[What you need to do] The material below holds the lines to copy: from the one with "[2:46.93-2:47.93]" up to and including the one with "Transcript: I have". Copy them exactly and skip the pictures.

[Given records]
- - -
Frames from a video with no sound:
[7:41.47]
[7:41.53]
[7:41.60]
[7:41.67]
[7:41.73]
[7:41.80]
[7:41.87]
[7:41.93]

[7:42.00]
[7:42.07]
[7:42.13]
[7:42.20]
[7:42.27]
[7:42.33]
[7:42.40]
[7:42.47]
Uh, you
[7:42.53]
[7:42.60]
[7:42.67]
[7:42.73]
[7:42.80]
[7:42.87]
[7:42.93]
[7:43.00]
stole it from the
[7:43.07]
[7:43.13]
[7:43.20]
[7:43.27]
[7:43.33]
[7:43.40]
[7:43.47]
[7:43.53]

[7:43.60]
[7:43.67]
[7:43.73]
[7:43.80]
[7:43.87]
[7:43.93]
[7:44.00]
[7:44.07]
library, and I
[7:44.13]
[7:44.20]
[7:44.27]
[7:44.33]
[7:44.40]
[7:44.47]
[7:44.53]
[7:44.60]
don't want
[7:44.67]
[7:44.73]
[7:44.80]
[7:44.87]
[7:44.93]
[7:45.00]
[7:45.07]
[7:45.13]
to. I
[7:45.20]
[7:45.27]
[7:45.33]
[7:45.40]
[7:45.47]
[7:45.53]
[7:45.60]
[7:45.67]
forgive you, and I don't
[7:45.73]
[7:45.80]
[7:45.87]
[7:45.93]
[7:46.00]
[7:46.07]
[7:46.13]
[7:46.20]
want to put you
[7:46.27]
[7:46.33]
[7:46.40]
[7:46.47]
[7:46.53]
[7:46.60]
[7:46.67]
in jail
- - -
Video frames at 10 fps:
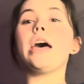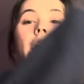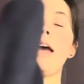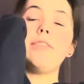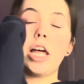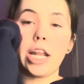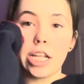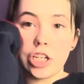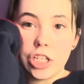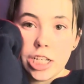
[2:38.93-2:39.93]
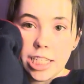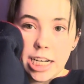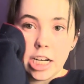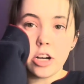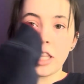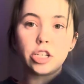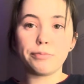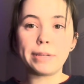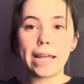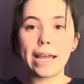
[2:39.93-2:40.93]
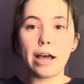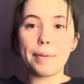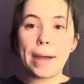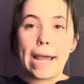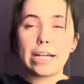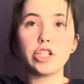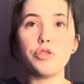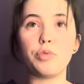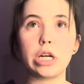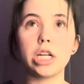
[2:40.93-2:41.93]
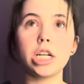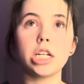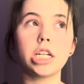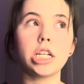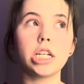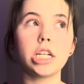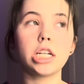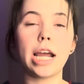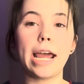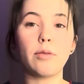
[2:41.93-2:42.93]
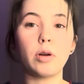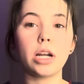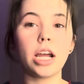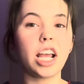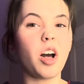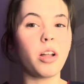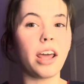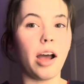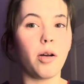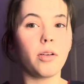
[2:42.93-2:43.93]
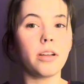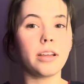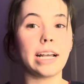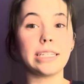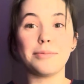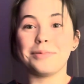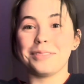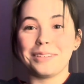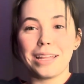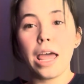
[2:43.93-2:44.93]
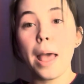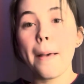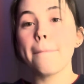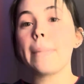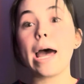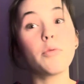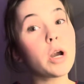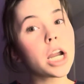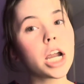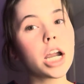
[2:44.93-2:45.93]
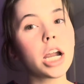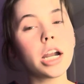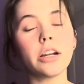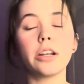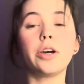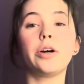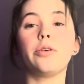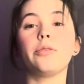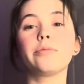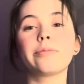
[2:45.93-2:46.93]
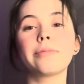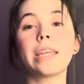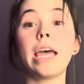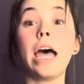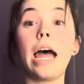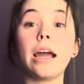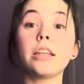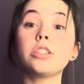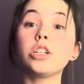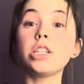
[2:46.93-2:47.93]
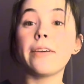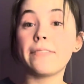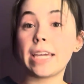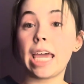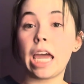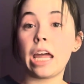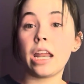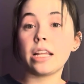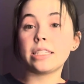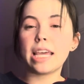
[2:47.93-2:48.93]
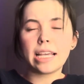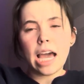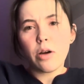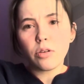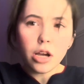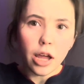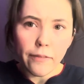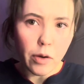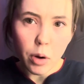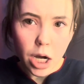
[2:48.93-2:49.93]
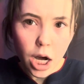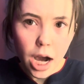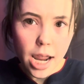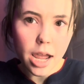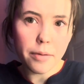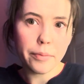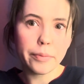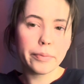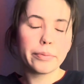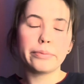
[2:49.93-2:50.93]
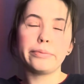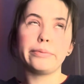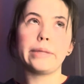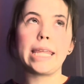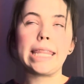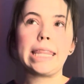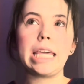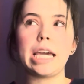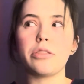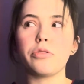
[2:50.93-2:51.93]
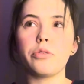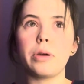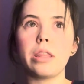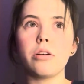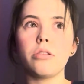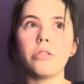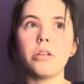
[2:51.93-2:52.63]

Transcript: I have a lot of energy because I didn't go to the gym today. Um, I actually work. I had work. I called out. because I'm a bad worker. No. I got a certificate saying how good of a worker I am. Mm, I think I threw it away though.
- - -
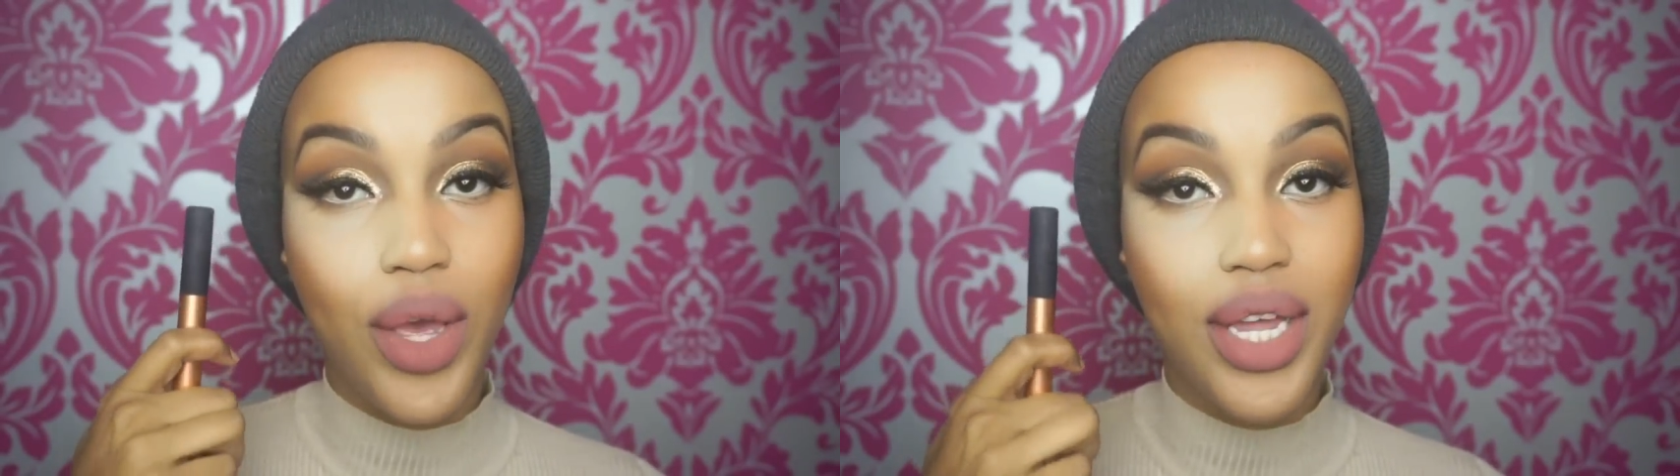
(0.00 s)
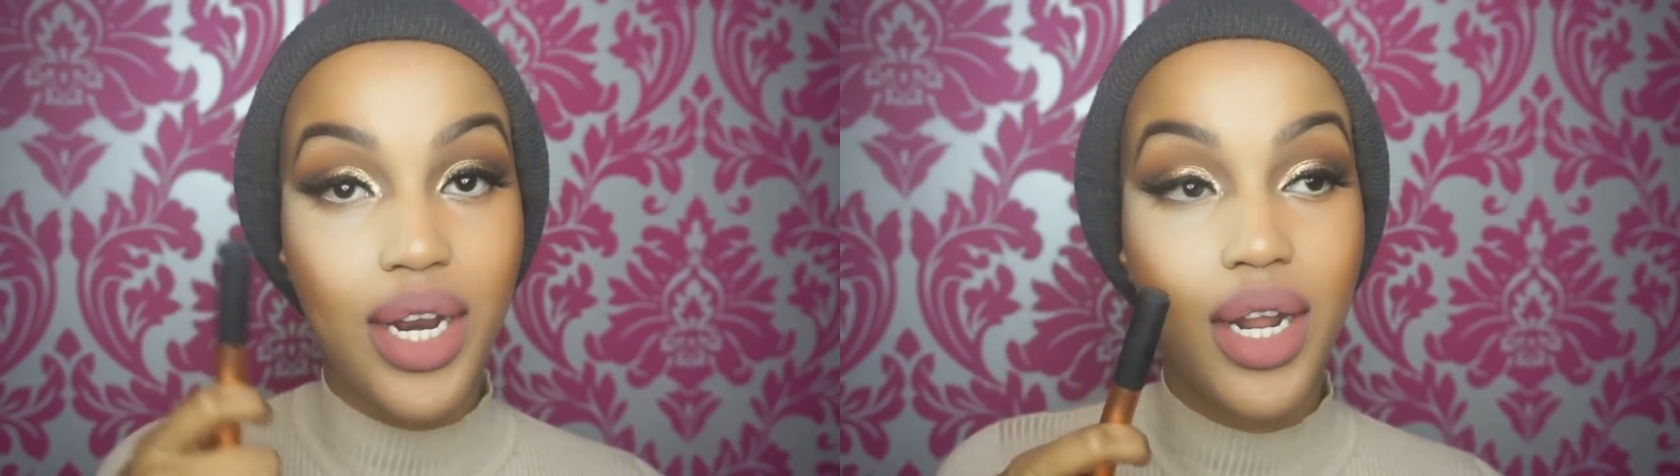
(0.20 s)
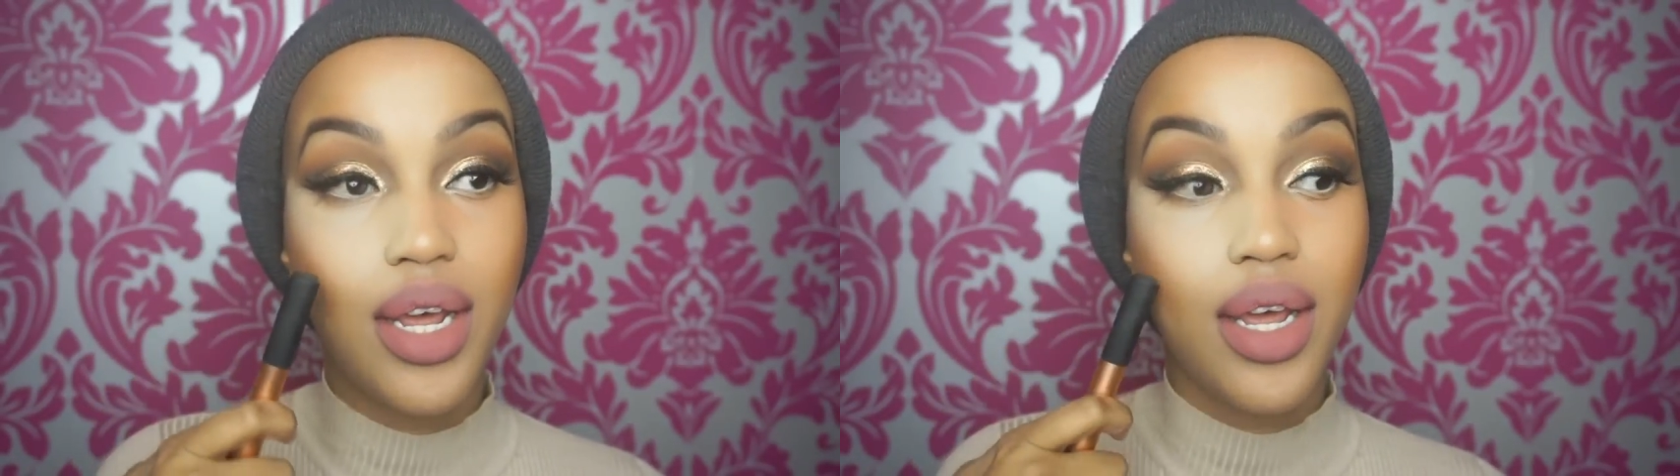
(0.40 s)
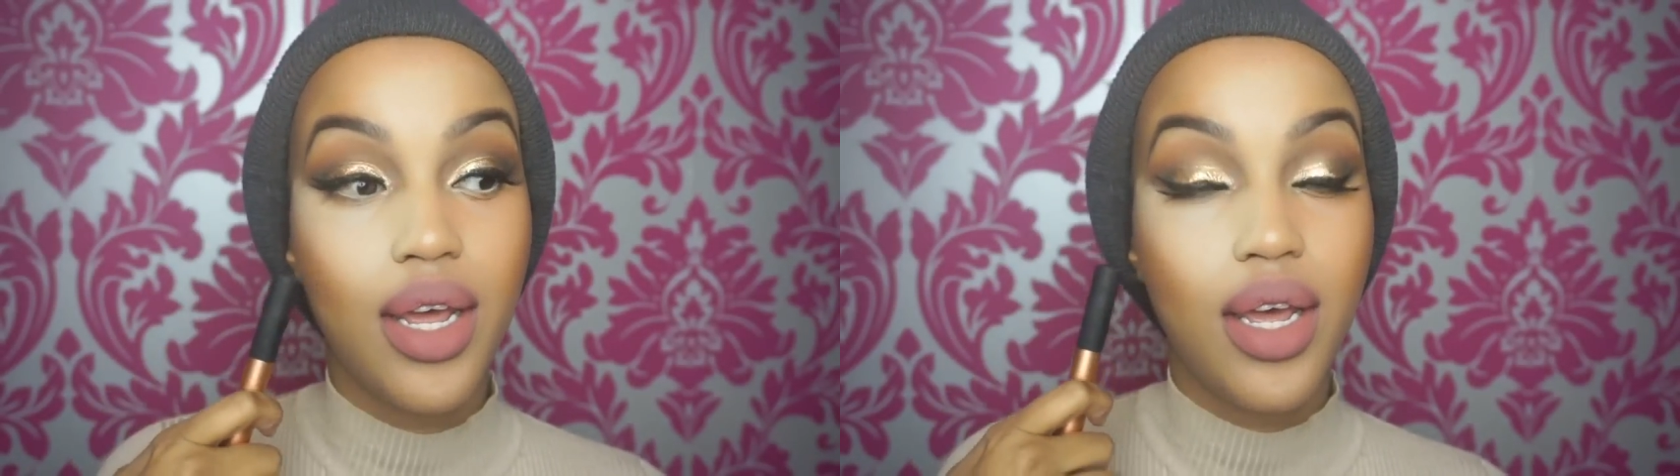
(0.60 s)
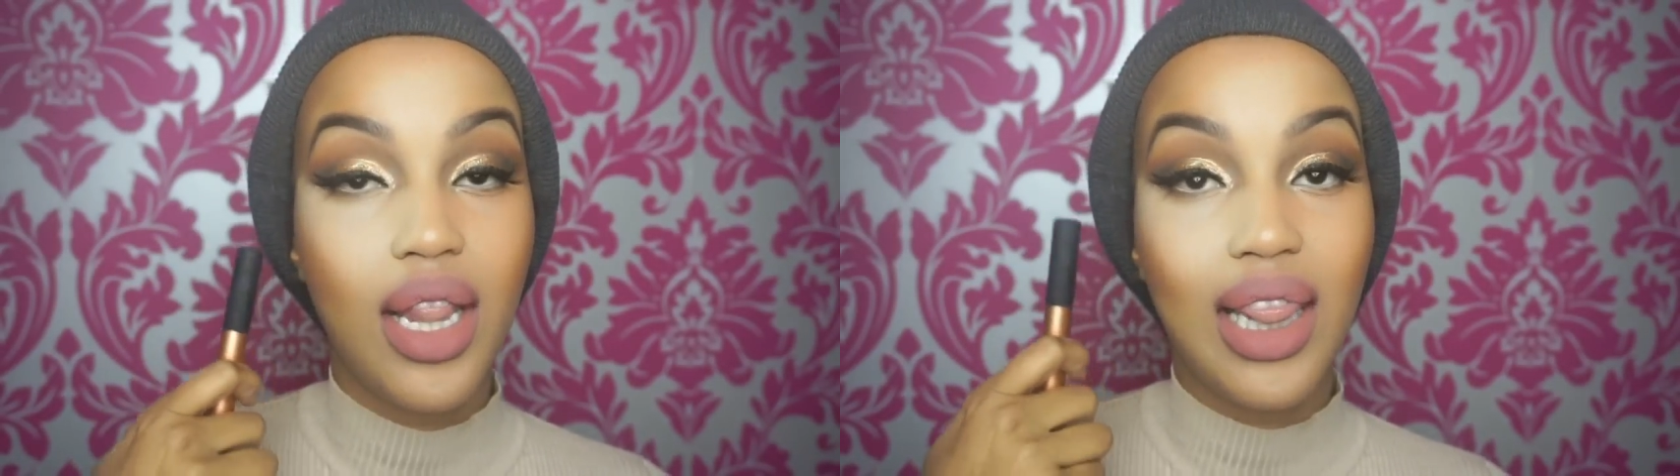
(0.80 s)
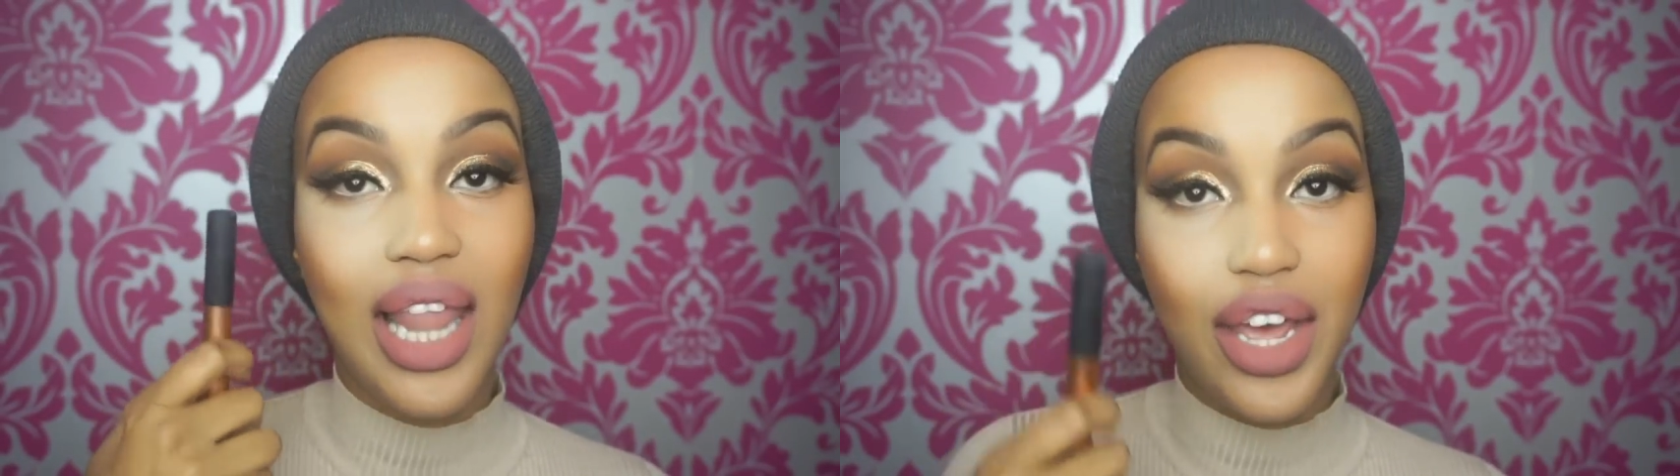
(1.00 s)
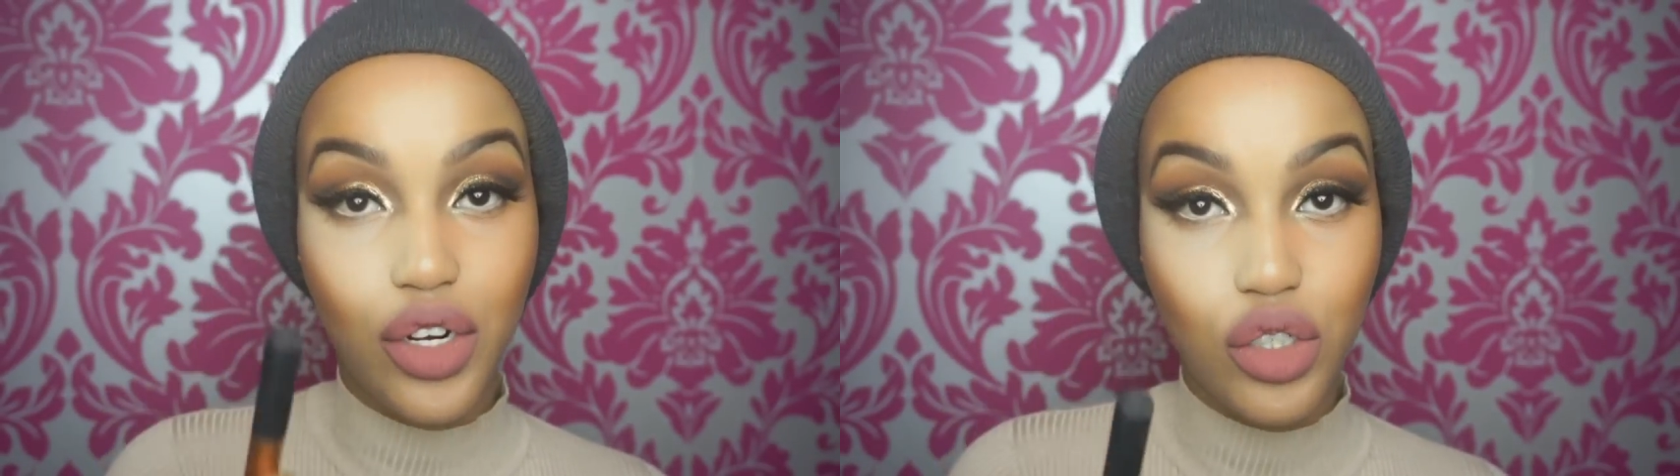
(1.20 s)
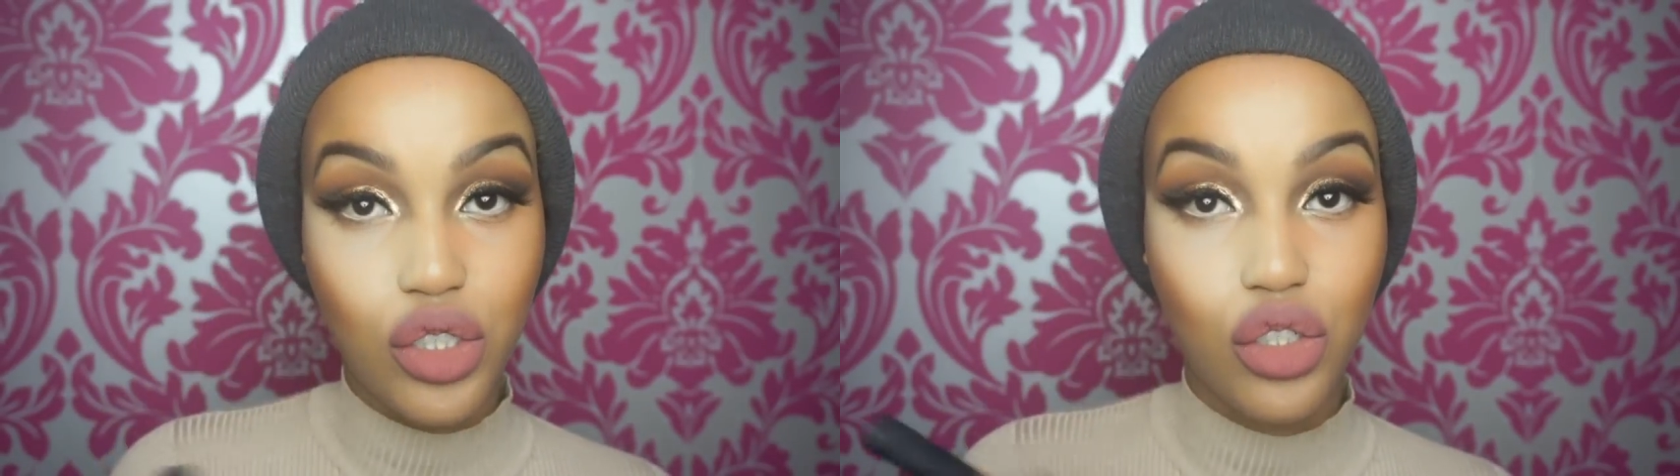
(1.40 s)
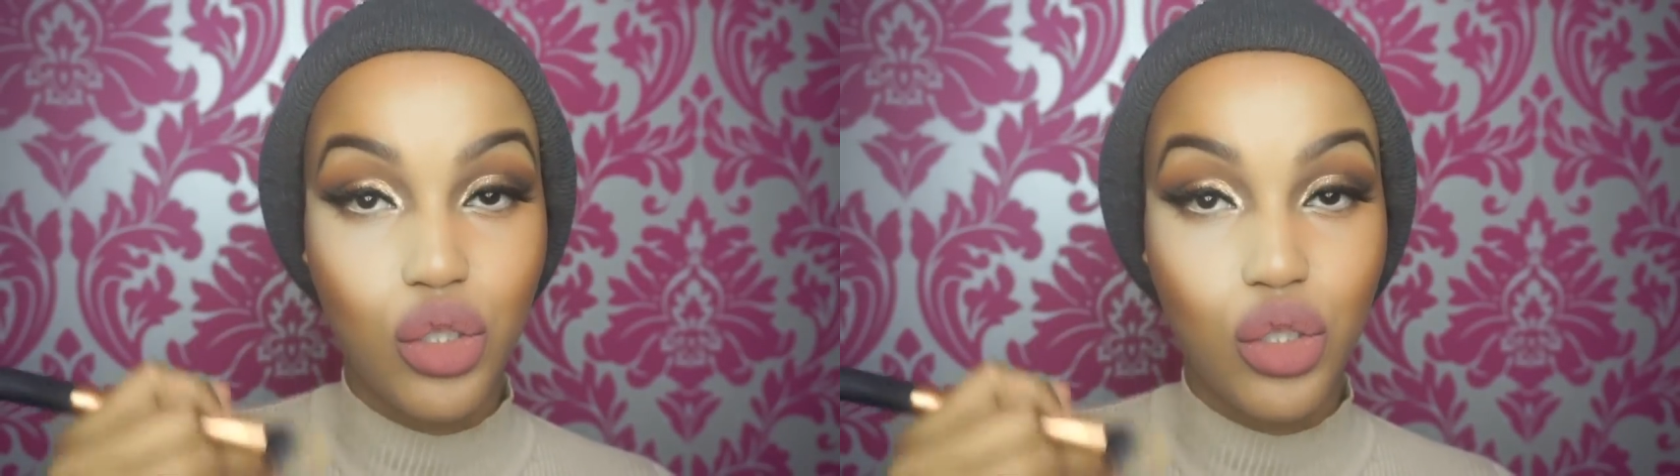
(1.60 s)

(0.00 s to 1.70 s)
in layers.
- - -
[Task output]
[2:46.93-2:47.93]
[2:47.93-2:48.93]
[2:48.93-2:49.93]
[2:49.93-2:50.93]
[2:50.93-2:51.93]
[2:51.93-2:52.63]

Transcript: I have a lot of energy because I didn't go to the gym today. Um, I actually work. I had work. I called out. because I'm a bad worker. No. I got a certificate saying how good of a worker I am. Mm, I think I threw it away though.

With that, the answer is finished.